━━━ Information supplied

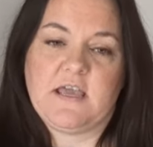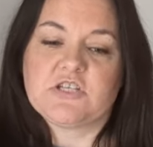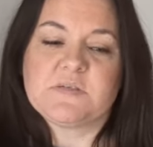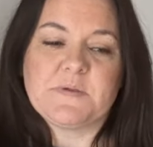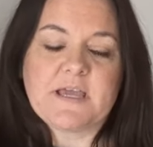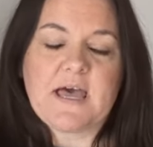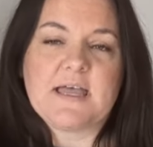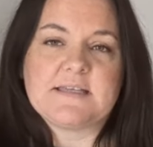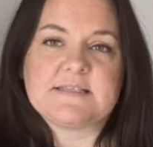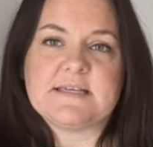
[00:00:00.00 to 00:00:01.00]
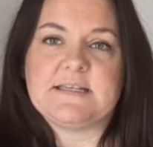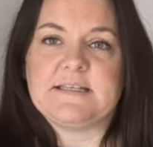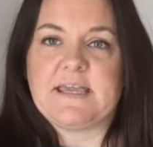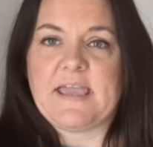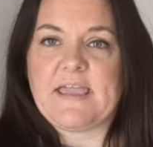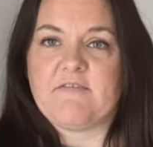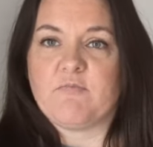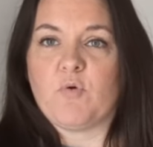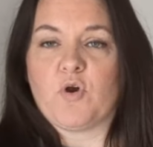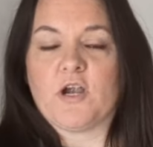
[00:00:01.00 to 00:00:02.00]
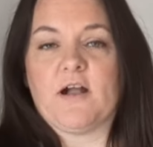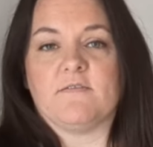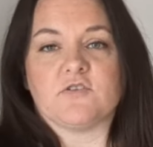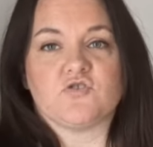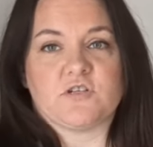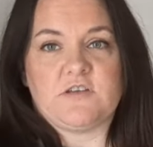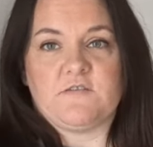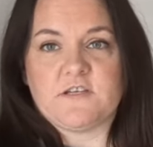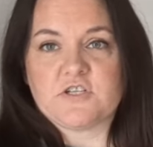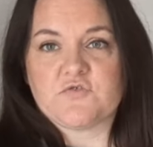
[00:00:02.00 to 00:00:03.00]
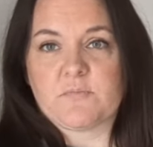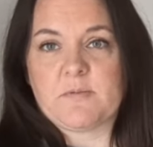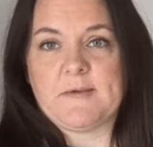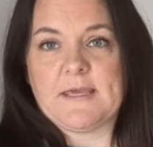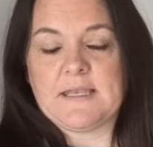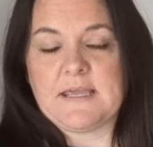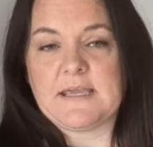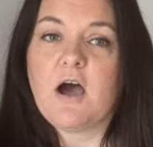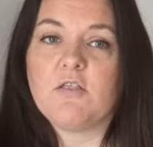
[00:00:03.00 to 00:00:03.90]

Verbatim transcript: just because it gave more of a streaky finish from the beginning,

━━━━━━

*Problem details*
Print all of the data exactly, and do not carry over any pictures.

*Result*
[00:00:00.00 to 00:00:01.00]
[00:00:01.00 to 00:00:02.00]
[00:00:02.00 to 00:00:03.00]
[00:00:03.00 to 00:00:03.90]

Verbatim transcript: just because it gave more of a streaky finish from the beginning,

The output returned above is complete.